If you compare it to Canada and the US right now, North America in general, we see that access to what we call recreational cannabis has become maybe more easy. But patients are complaining still a lot also in those countries about the access they have or the problems with access they have.
And the problem with getting the right products, and product quality, it’s all an issues there. Yes, last thing that I want to mention with regard to what Alex was just saying price, pricing of products. It’s a very important thing, and we do see in Europe, especially that due to how it’s organized now, or better said, not organized now, we see massive increases of prices when products go cross-border.
So exporting of products is basically making it hard for patients to get access. If I see that Dutch patients in a pharmacy are paying, for one gram of product are paying just about six euros. And I see that, for instance, Maltese patients are paying up to maybe 20 euros a gram.
Those priced for the same product, and we’re talking Europe here. Then I’m always wondering what’s happening here. Is this a regulatory issue? Is this a greed issue? Anyway, what’s happening here? I really would like to emphasize that as well.
And again, as Alex said, it’s not he already know, and I’m very happy that you expressed that, it’s the producers by itself are not charging those prices, and we have never done that. Actually, the price in Holland, since inception of the program in 2003, price went down.
Patients were paying up to 10 euros a gram initially, and they are now back at 6 euros a gram, and we are 18 years further. So that shows that if a program runs well, more or less price can drop, and price must drop.
Alfredo Pascual: Alex, you mentioned harmonization, raising awareness, research being key as part of your initiative. And it reminds me a lot of European parliament non-legislative resolution that addressed the issue of medical cannabis in early 2019. I think it was in February or something like that.
And that was largely celebrated; look at how the European parliament now is supporting medical cannabis. It was all over the news, and a lot of noise was made with that resolution of early 2019.
But two years later, that resolution didn’t have any practical impact. And correct me if I am wrong, but it was a lot of nice words; yes, we should support research, we should harmonize, but nothing happened, right?
So let me be a little bit confrontational here; what are you going to do now so that the result of your initiative is not one more non-legislative resolution that says a lot of nice things but without any practical implications.

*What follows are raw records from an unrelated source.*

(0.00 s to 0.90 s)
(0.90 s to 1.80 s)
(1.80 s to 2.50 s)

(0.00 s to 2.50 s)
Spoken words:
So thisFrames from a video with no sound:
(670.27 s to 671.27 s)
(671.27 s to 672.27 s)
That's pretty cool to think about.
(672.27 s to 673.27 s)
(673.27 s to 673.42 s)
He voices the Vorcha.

Alex Agius Saliba: This is one of the biggest challenges of the European parliament. We have a lot of resolutions, but ultimately from nice words and nice resolutions, we have to go to action.
And here, we are not dealing with simple resolutions as a number of resolutions that we have, and we vote during each and every committee; here, we are dealing with patients’ rights.

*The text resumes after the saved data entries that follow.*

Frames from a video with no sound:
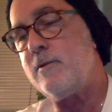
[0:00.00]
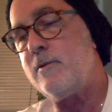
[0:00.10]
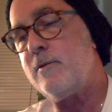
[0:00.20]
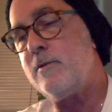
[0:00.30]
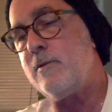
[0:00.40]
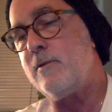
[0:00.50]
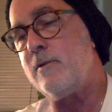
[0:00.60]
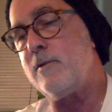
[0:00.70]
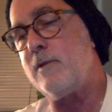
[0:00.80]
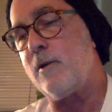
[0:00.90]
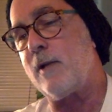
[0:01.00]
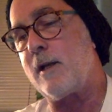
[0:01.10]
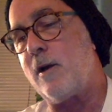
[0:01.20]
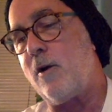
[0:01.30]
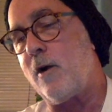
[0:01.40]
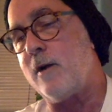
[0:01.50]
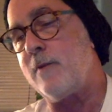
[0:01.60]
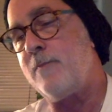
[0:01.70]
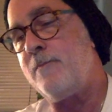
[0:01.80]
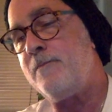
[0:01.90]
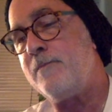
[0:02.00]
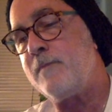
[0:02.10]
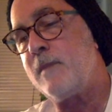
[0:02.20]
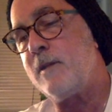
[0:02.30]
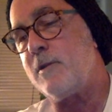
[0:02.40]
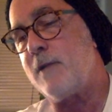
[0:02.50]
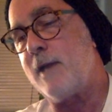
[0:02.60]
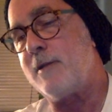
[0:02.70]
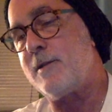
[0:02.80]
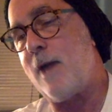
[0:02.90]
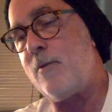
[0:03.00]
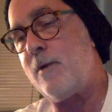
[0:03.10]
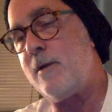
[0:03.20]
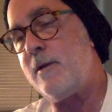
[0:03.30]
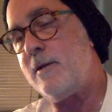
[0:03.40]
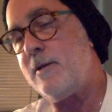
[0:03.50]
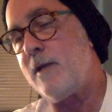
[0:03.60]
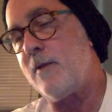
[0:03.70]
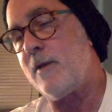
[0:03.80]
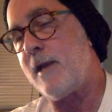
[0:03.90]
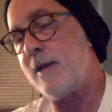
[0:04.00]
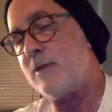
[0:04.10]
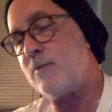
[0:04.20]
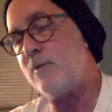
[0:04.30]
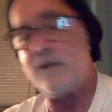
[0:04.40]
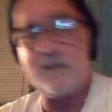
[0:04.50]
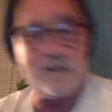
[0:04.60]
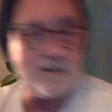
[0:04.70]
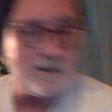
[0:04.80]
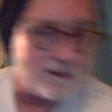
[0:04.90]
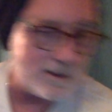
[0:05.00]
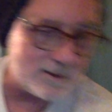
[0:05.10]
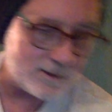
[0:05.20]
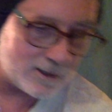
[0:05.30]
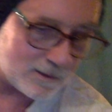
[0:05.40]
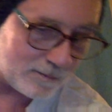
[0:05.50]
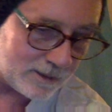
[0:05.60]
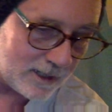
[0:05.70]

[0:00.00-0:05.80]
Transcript: like a heart. So that's that one. Then the next one is just a plain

Access to medicines, to prescribed medicines by doctors. Although, again, this is also another big issue when it comes to prescriptions, and when it comes to the big hurdles that are still existent in a number of member states, which basically make it really difficult for doctors to prescribe medicine and cannabis because of the onus and the burdens that they have to basically carry, which again for me it doesn’t make sense.
And is continuing to put more pressure on treating cannabis medicine and cannabis as a taboo, as something which is out of the ordinary, as something which although prescribed not by an MMP, but by doctors who are competent to assess the medical situation of the patient. It is still treated in a reasonable way.
And yes, what we are trying to look at, and ultimately, what we are trying to achieve, is that from words, we move to action. And there is a lot that we have to do. Again, when it comes to the resolution, it was, I think, an important step, an important political message that the parliament has sent.
But as you rightly pointed out although, I’m here not to sound too pessimistic. A number of advancements have taken place in a number of member states. Germany and Portugal, and Malta.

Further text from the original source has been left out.